Giunti al terzo album in studio, gli inglesi Urne vogliono ancora una volta dire la loro nello sconfinato panorama metal estremo. Setting Fire To The Sky è l’ennesima perla che incastona la loro discografia tra le più valide del genere, contrapponendo ad un sound caustico aperture melodiche spavalde. I riferimenti ai Mastodon non sono puramente casuali, considerando che va riconosciuto alla band di Atlanta il merito di aver sdoganato lo sludge alla grande massa, rendendo lo stile più fruibile, lontano dal contesto estenuante conforme a gruppi come Candlemass, Neurosis e simili. Suppongo che anche l’ospitata di Troy Sanders nel brano “Harken The Waves” sia un’ulteriore prova di questa teoria.
La traccia di apertura “Be Not Dismayed” incarna brillantemente un senso di solitudine irreversibile, mentre sale verso un climax spietato architettato dai patterns meticolosi del batterista James Cook. “The Spirit, Alive” argina la deriva melliflua a cui la tipologia di musica può essere esposta, destreggiandosi tra voragini sonore ed un ritornello indimenticabile. La titletrack cala invece inesorabile come un fulmine dal cielo, prendendo di mira la razionalità stessa di chi ascolta, tediandola con una moltitudine di tempi diversi, in cui la voce di Joseph Nally è costantemente a fuoco, mettendo ordine dove serve.

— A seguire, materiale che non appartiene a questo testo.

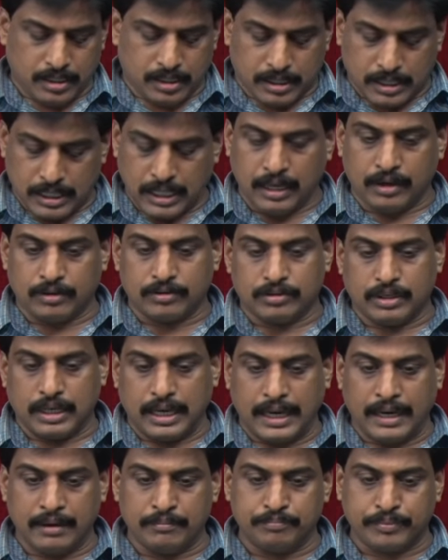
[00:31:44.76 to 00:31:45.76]
Now
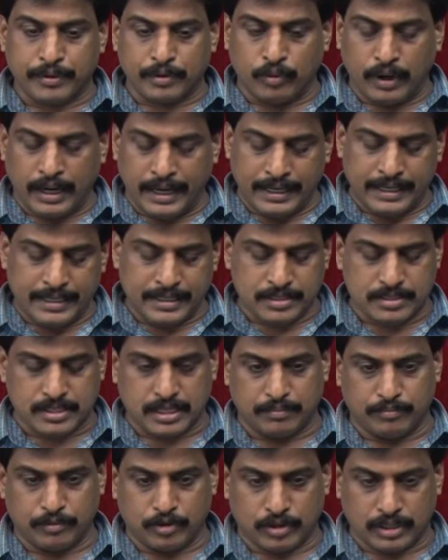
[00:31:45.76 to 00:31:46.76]
I am providing
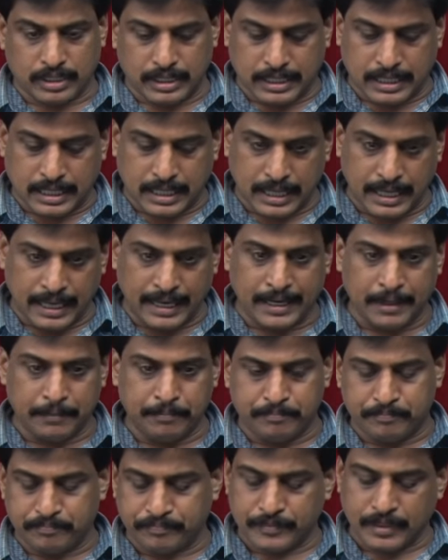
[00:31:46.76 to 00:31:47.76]
some more grep.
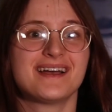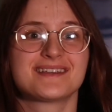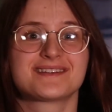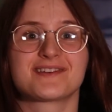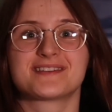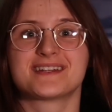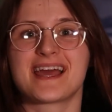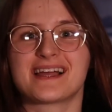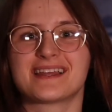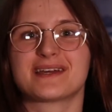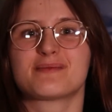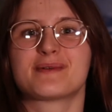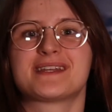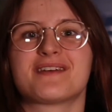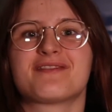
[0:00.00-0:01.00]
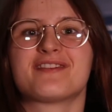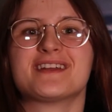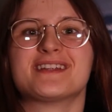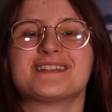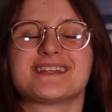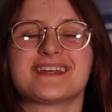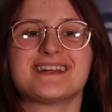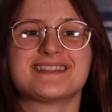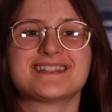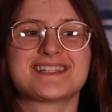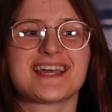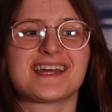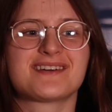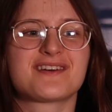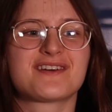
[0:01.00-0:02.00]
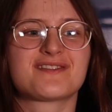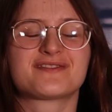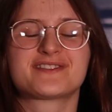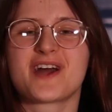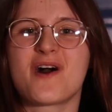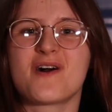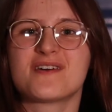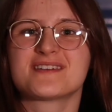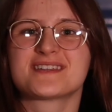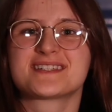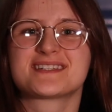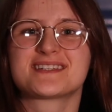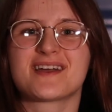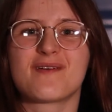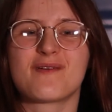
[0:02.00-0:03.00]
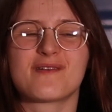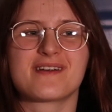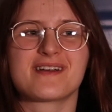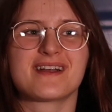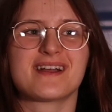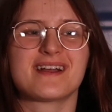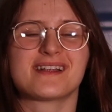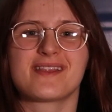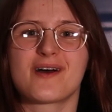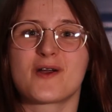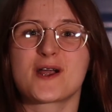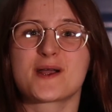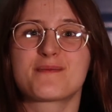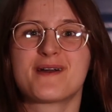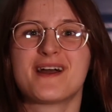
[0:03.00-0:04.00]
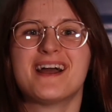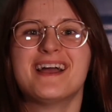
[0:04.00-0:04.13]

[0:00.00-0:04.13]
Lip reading: So today a little bit different. Instead of dolls or LARP,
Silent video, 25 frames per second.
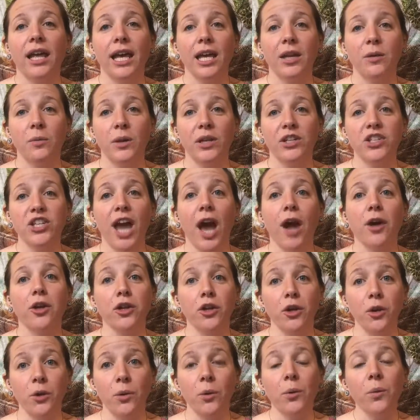in which how
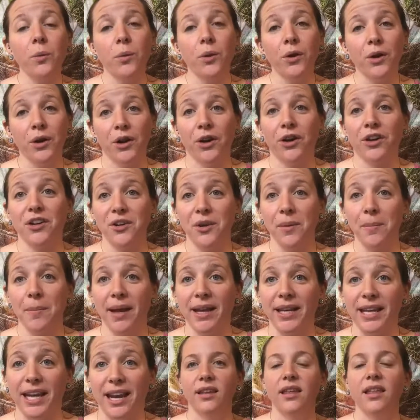you will earn your
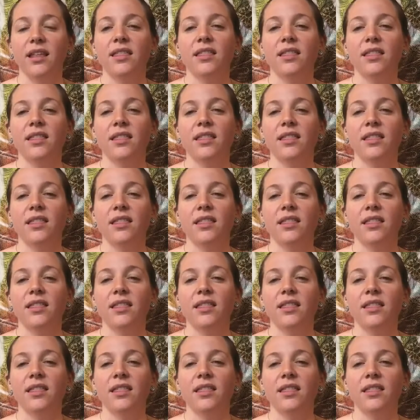money.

Ci sono attimi di eclissi sporadiche in cui gli strumenti si agganciano a dinamiche più standard (“The Ancient Horizon”), ma da bravi affabulatori con “Towards The Harmony Hall” tornano a battere i piedi per terra, dandoci l’impressione di avere dei martelli pneumatici radicati nelle sinapsi cerebrali. Dopo tanta devastazione, la ballad “Breathe” giunge in punta di piedi e qui l’ugola di Nally giganteggia, spalleggiata dal violoncello della seconda guest star Jo Quail, chiudendo l’album in un acme di completa intimità.